Action item => Set down every line from the one with "[0:02.00-0:03.00]" to the end of the entries, both ends included, exactly as it reads and without pictures.

== Supplied material ==

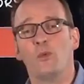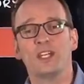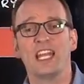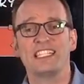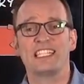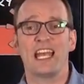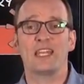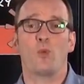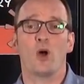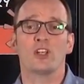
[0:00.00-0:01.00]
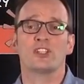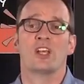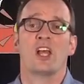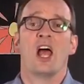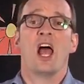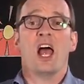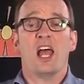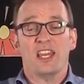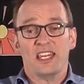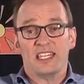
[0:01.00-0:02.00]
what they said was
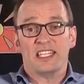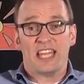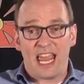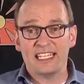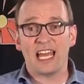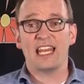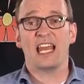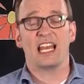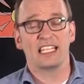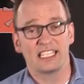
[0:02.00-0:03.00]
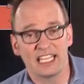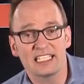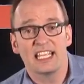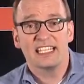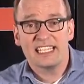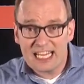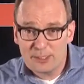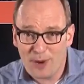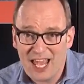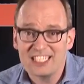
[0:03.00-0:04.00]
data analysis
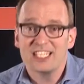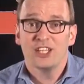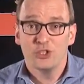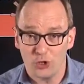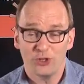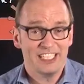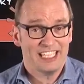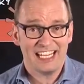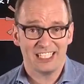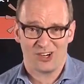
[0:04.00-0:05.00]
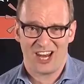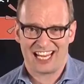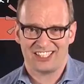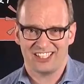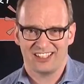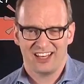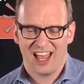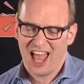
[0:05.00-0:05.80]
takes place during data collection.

===

Response to this task =>
[0:02.00-0:03.00]
[0:03.00-0:04.00]
data analysis
[0:04.00-0:05.00]
[0:05.00-0:05.80]
takes place during data collection.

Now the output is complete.